How to use the result for fabrication, quoting, and shipping
Use total weight when checking lifting, vehicle payload, storage rack capacity, shipping class, or purchase quantity. Use weight per foot when comparing supplier line items for bar, tube, pipe, or angle stock. Use cost per piece and total cost when the supplier quotes material by the pound.
For example, a 12 in by 12 in by 0.25 in carbon steel plate is 36 cubic inches. At 0.2833 lb/in3, the theoretical weight is about 10.2 lb. If three identical plates are needed, the total stock weight is about 30.6 lb before packaging, waste, or coatings.
For tube and angle, the result is a theoretical section weight based on nominal geometry. Real supplier tables may differ slightly because of wall tolerances, corner radii, seam geometry, alloy grade, and published rounding.
When a metal weight estimate is not enough
A weight calculator is not a structural design check. It does not calculate bending strength, deflection, buckling, weld capacity, lifting points, or code compliance. A tube and a solid bar can have similar weight but very different stiffness and strength behaviour.
It also does not include holes, cutouts, bevels, machining allowance, weld metal, paint, galvanizing, protective film, packaging, or kerf loss. For purchasing and shipping, add the allowances your shop or supplier normally uses.
Calculate the cross-sectional area of the metal shape, multiply by length to get volume, then multiply by density. For example, plate weight equals length x width x thickness x density.
What is the formula for steel plate weight?
Steel plate weight is length x width x thickness x steel density. With dimensions in inches and density in lb/in3, the result is pounds. A common carbon-steel planning density is about 0.283 lb/in3.
How do I calculate round bar weight?
Use round bar area = pi x diameter^2 / 4, multiply by length, then multiply by the selected metal density. The calculator also converts the same result into weight per foot.
How do I calculate tube or pipe weight?
Use the hollow circular area: pi x (outer diameter^2 - inner diameter^2) / 4. Multiply that area by tube length and density. If you only know wall thickness, subtract twice the wall thickness from the outer diameter to estimate inner diameter before calculating.
How do I estimate rectangular tube weight?
Calculate the outer rectangular area, subtract the inner opening area, multiply by length, then multiply by density. The calculator derives the inner opening from outer width, outer height, and wall thickness.
How do I calculate angle iron weight?
A practical equal or unequal angle estimate is leg A x thickness plus leg B x thickness minus thickness squared, multiplied by length and density. Supplier tables may differ slightly because real angles have corner radii and tolerances.
Why does alloy density matter?
Different metals and alloy grades have different densities. Aluminum is much lighter than steel, while copper and brass are heavier. The same dimensions can therefore produce very different weights depending on the selected material.
Are the density presets exact for every alloy?
No.

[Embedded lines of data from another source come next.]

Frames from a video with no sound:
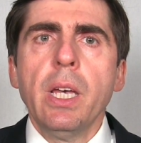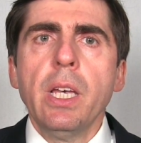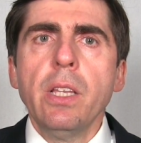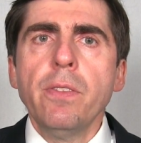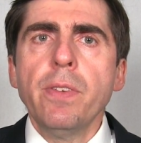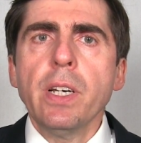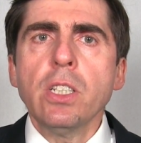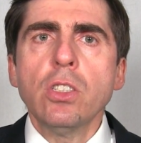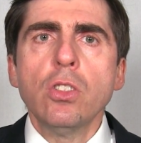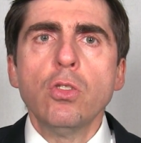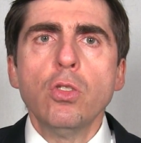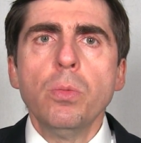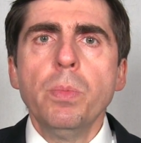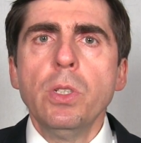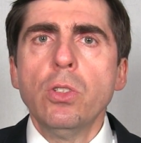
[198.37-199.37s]

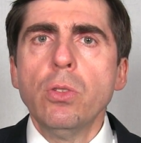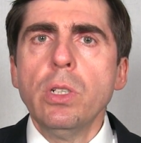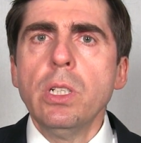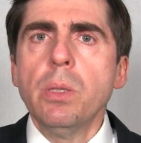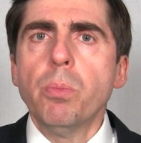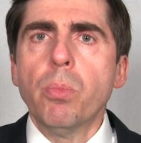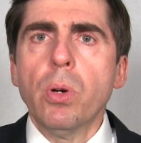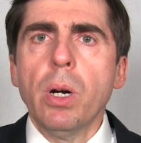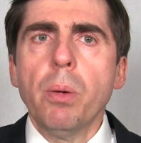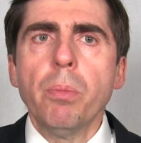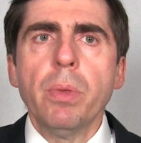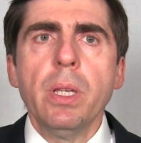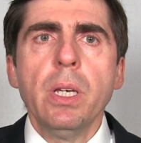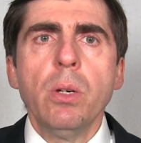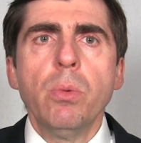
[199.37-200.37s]
Infections should be treated
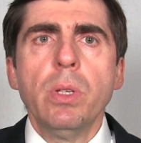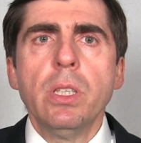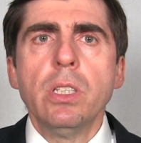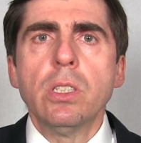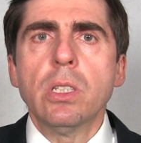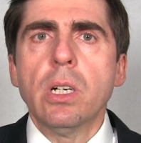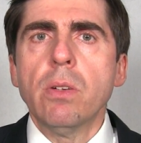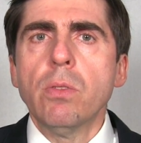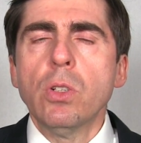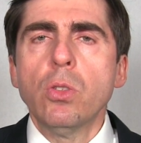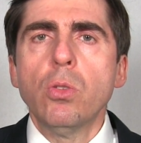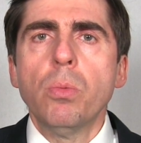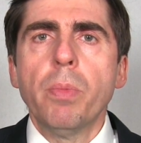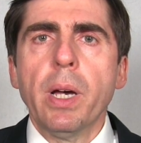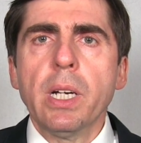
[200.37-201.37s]
promptly when
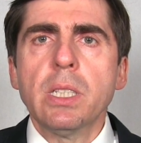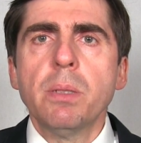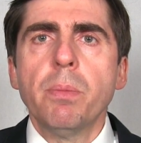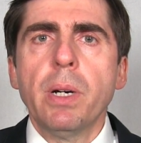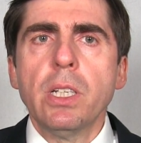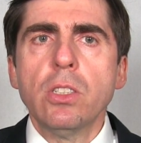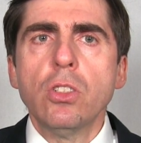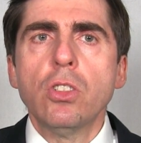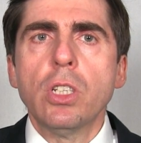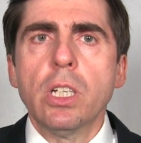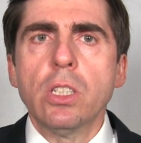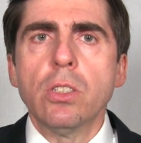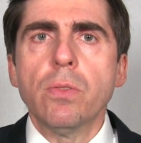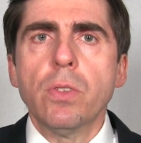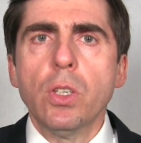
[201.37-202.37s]
discovered to maximize the
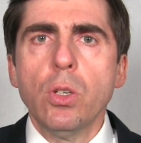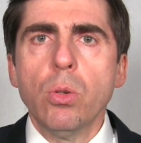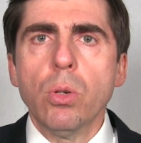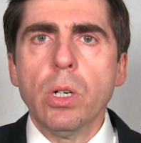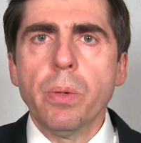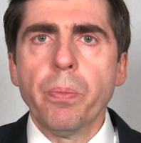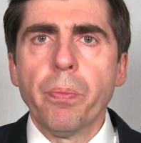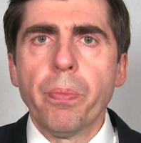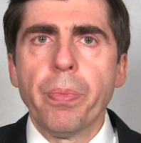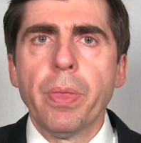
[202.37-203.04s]
chance of cure.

They are planning values for common metal families. If the exact grade matters, use the density from the material specification, mill certificate, or supplier data sheet.
Does this calculator include holes, cutouts, or machining?
No. It assumes a full nominal shape. Subtract removed material separately for large holes, slots, bevels, or machining operations.
Does this include coatings, galvanizing, or paint?
No. The result estimates base metal weight only. Coatings, galvanizing, paint, packaging, labels, and pallets should be added separately for shipping or purchase planning.
Why might supplier weight tables differ from the calculator?
Supplier tables may include standard rounding, dimensional tolerances, corner radii, seam geometry, alloy-specific density, or nominal section data. Treat calculator output as a theoretical estimate unless your supplier confirms the same assumptions.
Can I use this as a structural design tool?
No. Weight is only one input. Structural design also depends on strength, stiffness, connection details, loading, safety factors, and applicable codes.